> [Task] Set down a true copy of the data, with all pictures left out.

Stored items:
----------

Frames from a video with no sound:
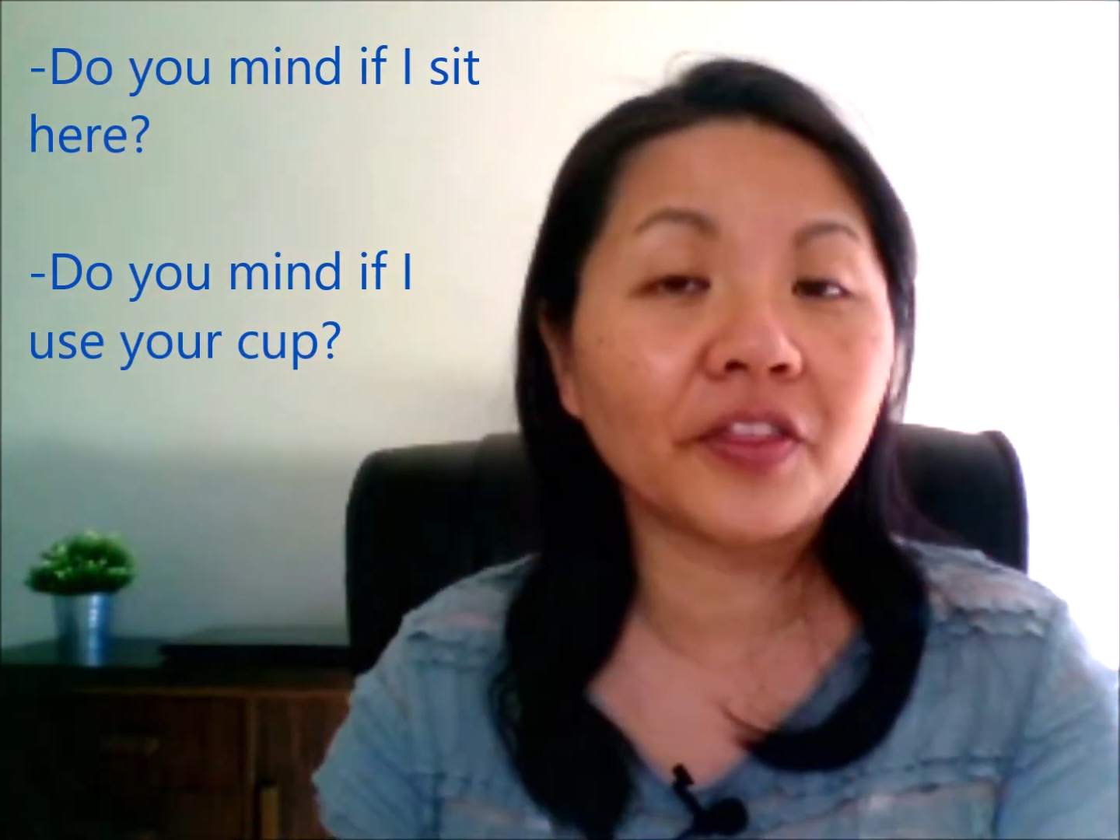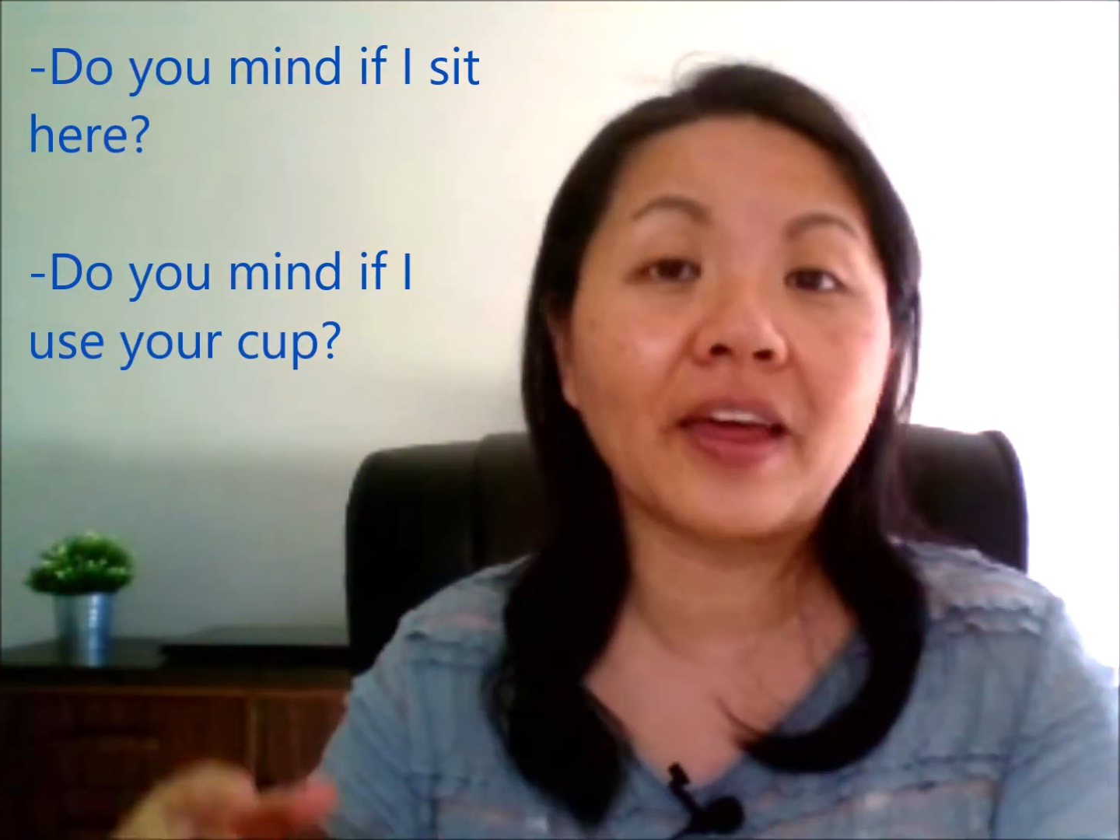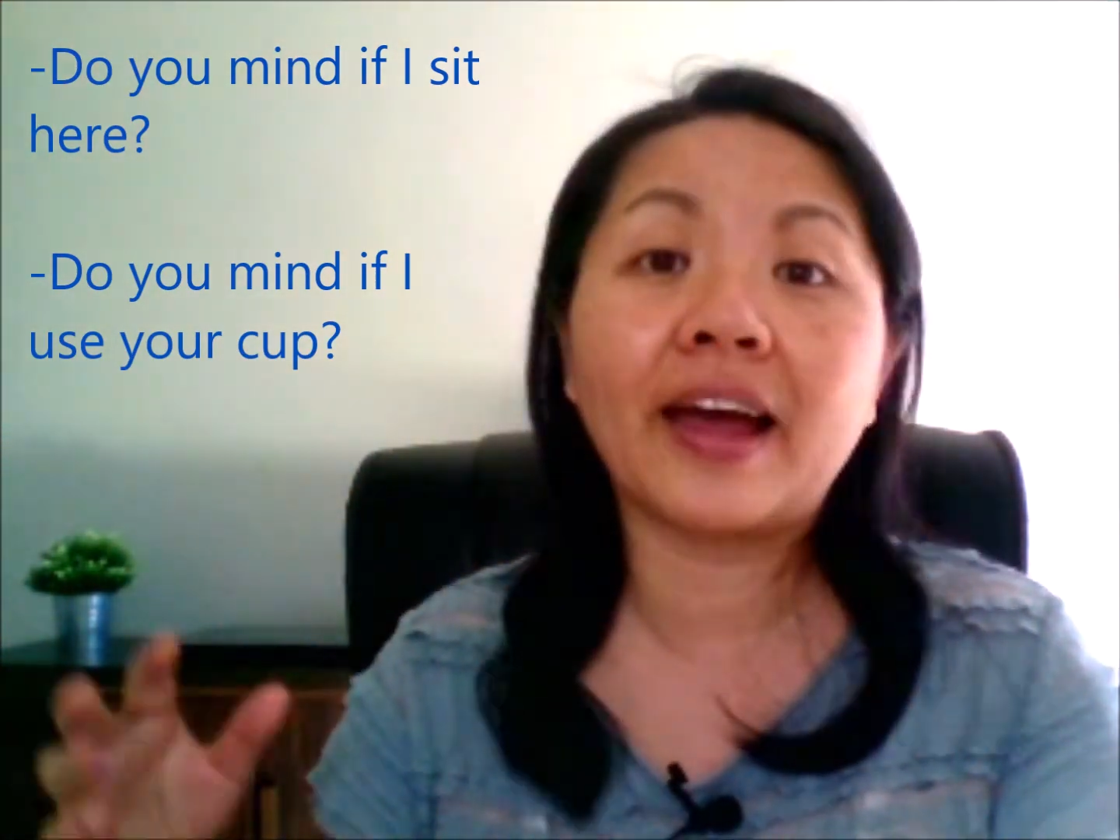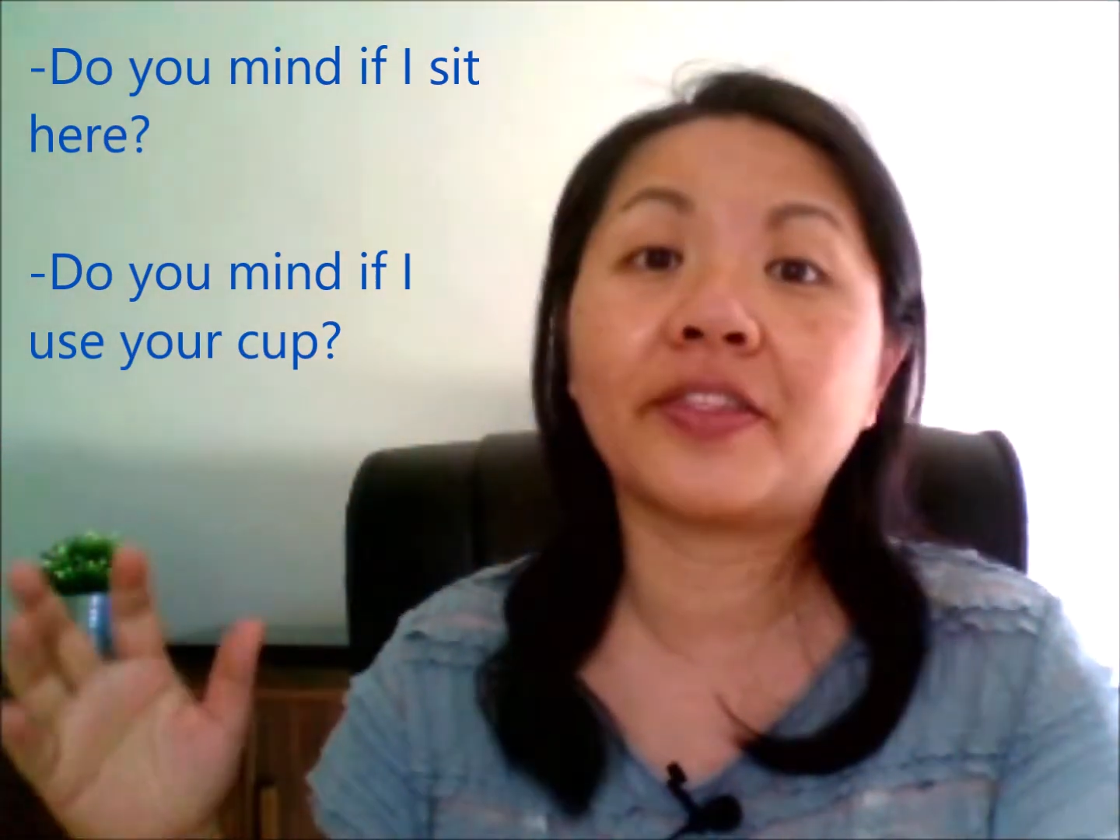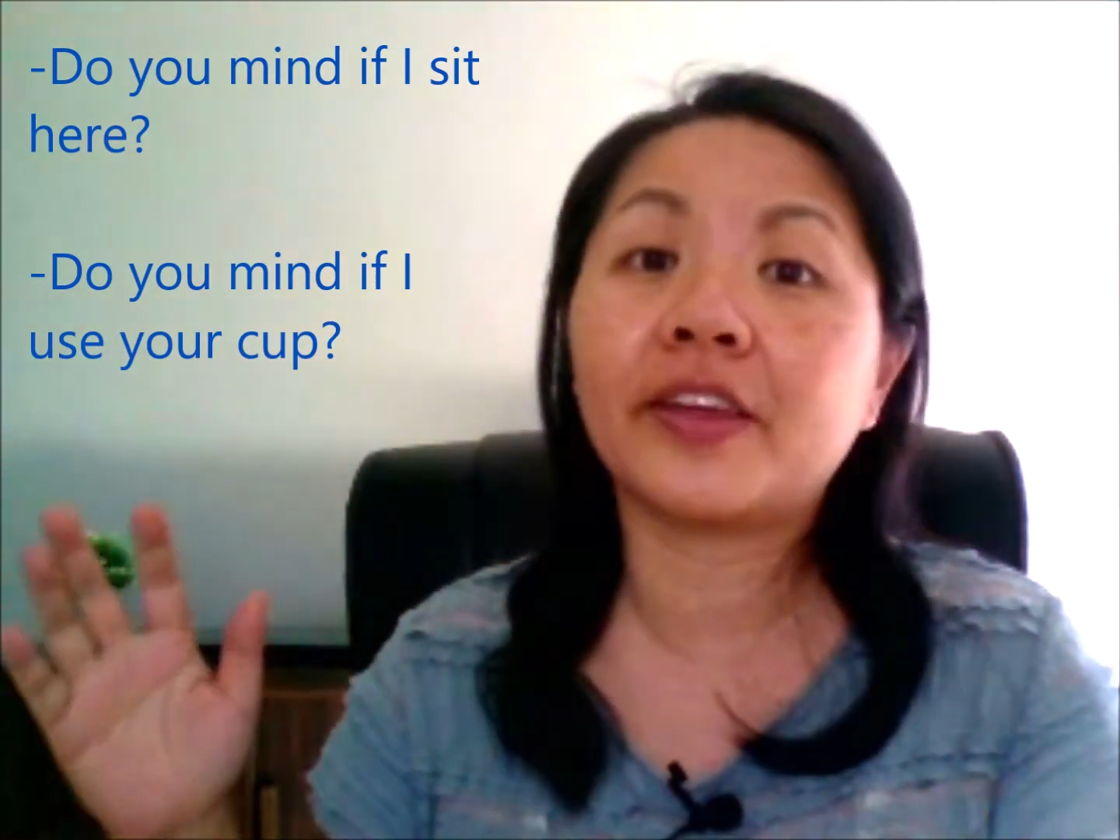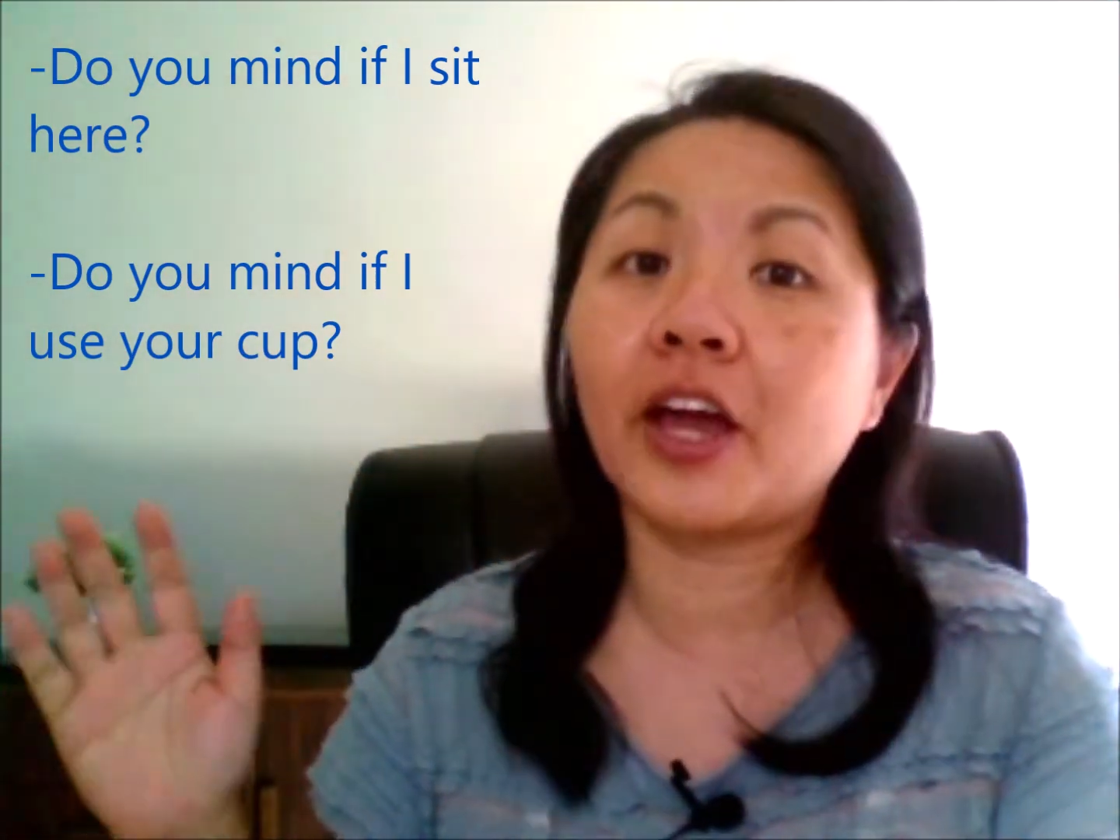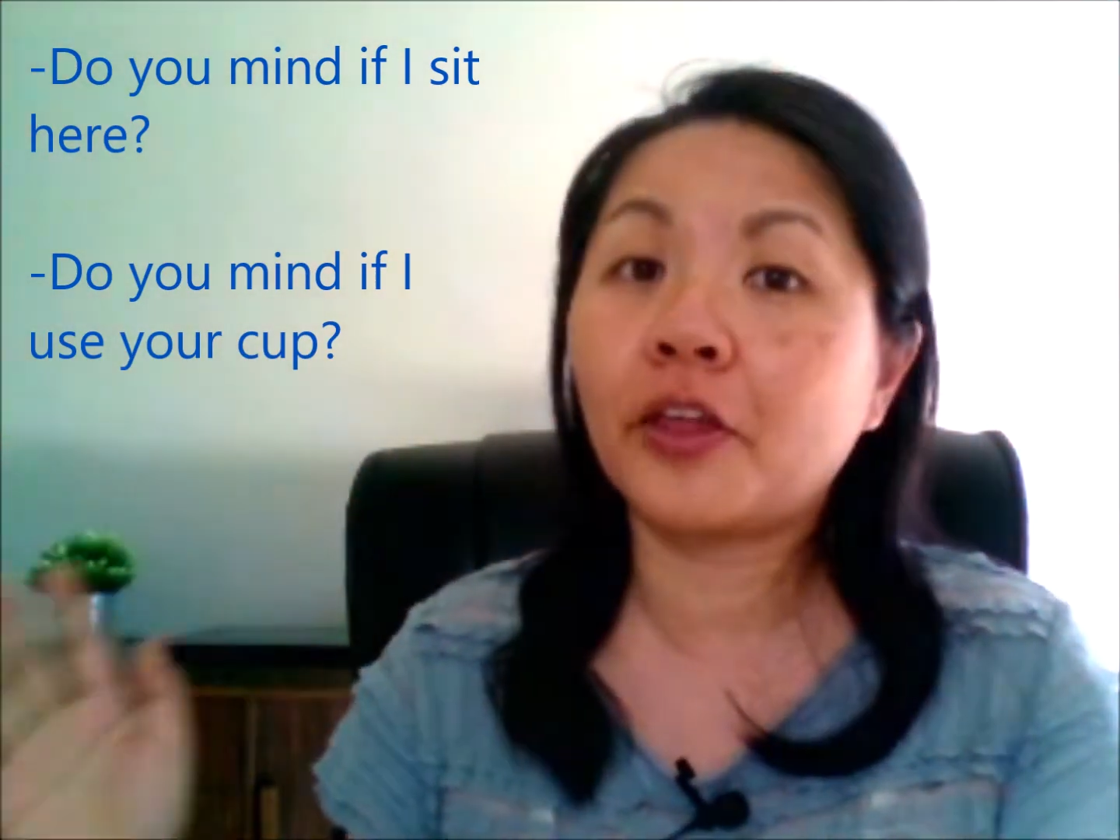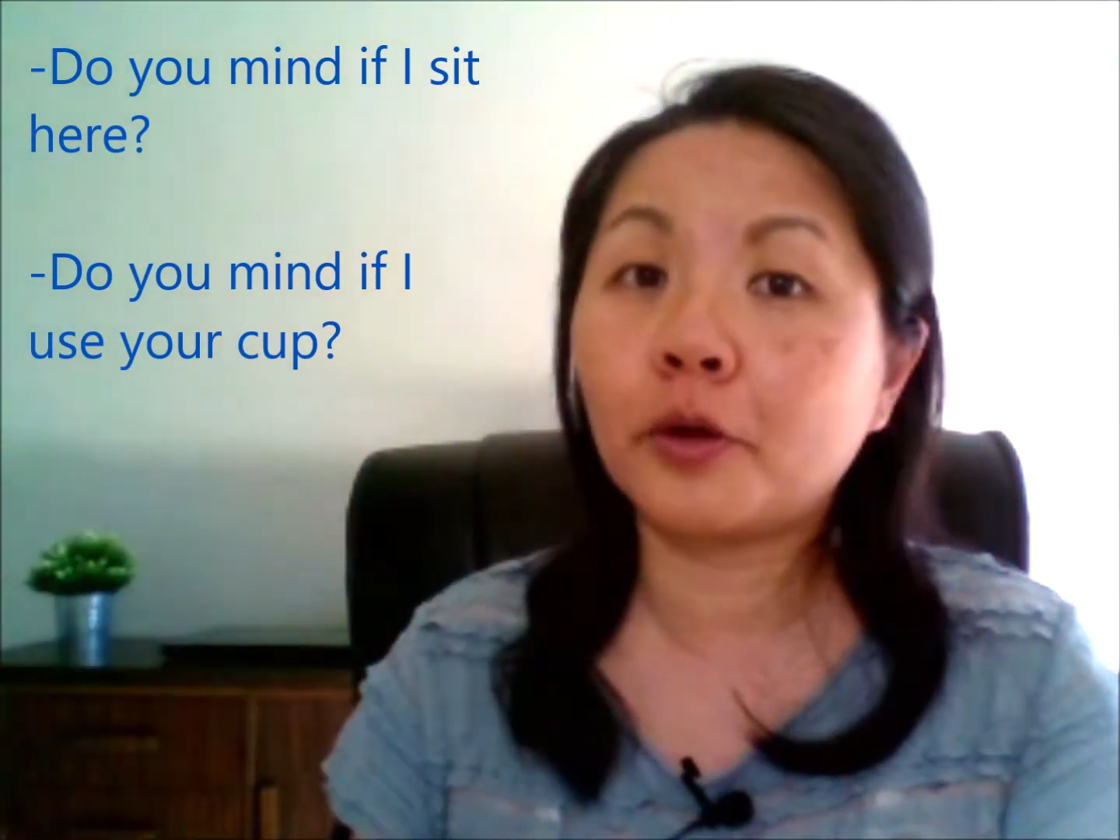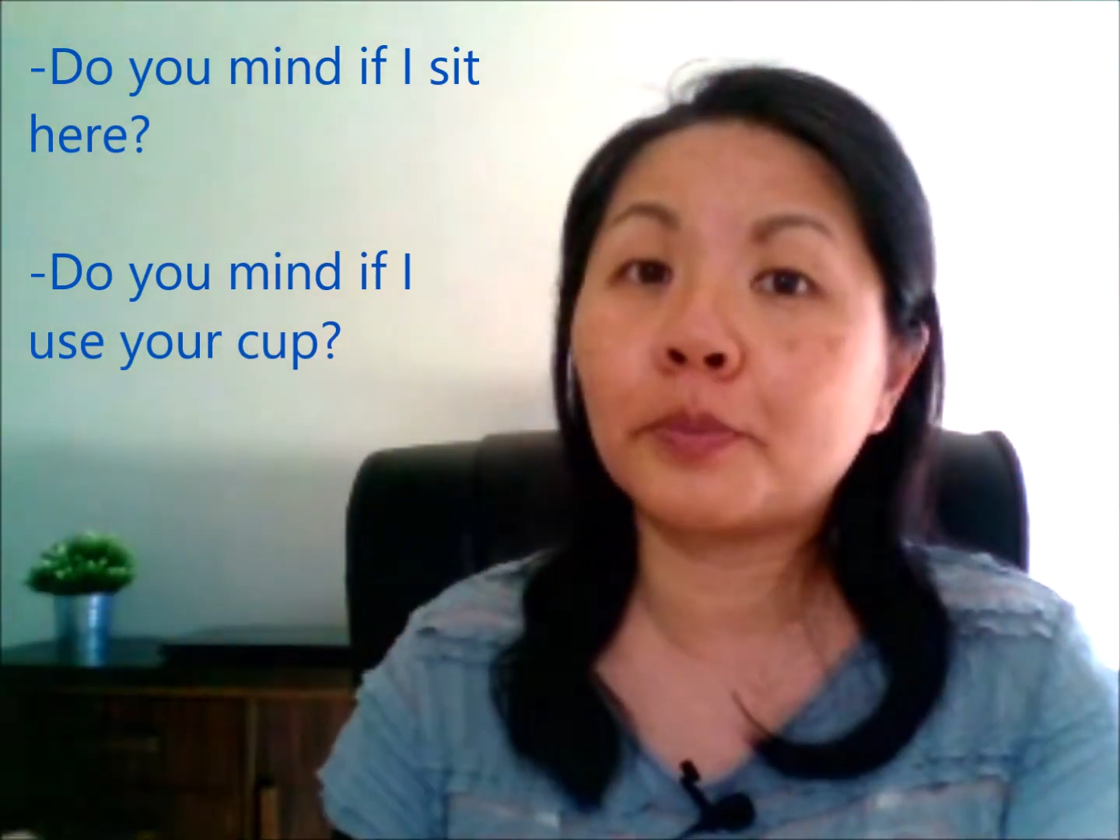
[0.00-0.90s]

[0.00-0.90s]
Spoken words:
that the other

----------

> [Answer space]
Frames from a video with no sound:
[0.00-0.90s]

[0.00-0.90s]
Spoken words:
that the other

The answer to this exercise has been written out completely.